**Prompt:**
A verbatim copy of all the data is required; the pictures should not appear in it.

Dataset entries:
++++++++++++++++++++

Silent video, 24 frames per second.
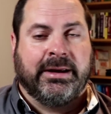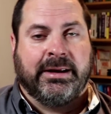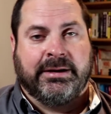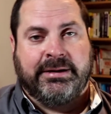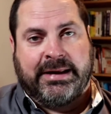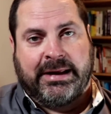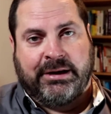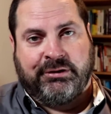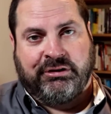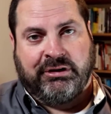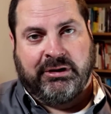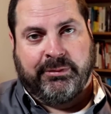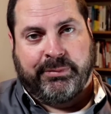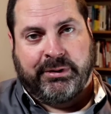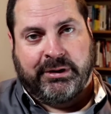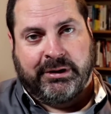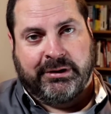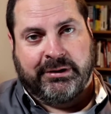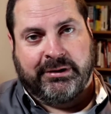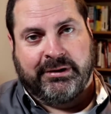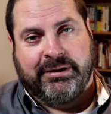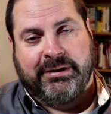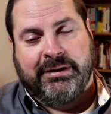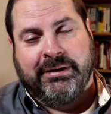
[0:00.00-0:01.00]
Attaching a
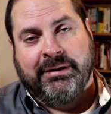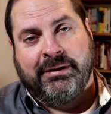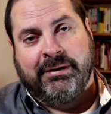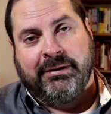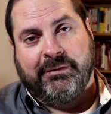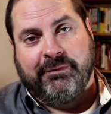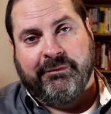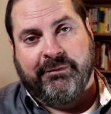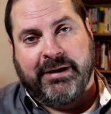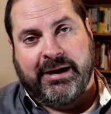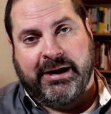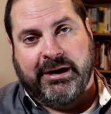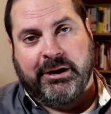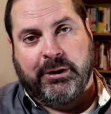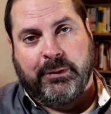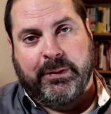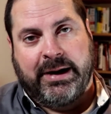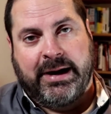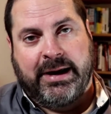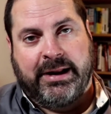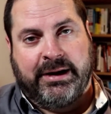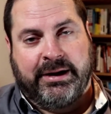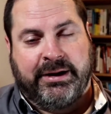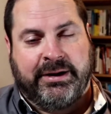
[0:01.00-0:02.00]
part, value
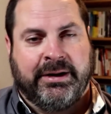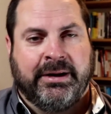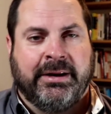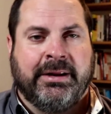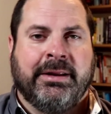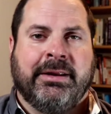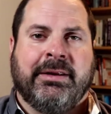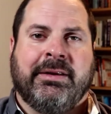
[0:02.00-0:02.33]
added.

++++++++++++++++++++

**Solved problem:**
Silent video, 24 frames per second.
[0:00.00-0:01.00]
Attaching a
[0:01.00-0:02.00]
part, value
[0:02.00-0:02.33]
added.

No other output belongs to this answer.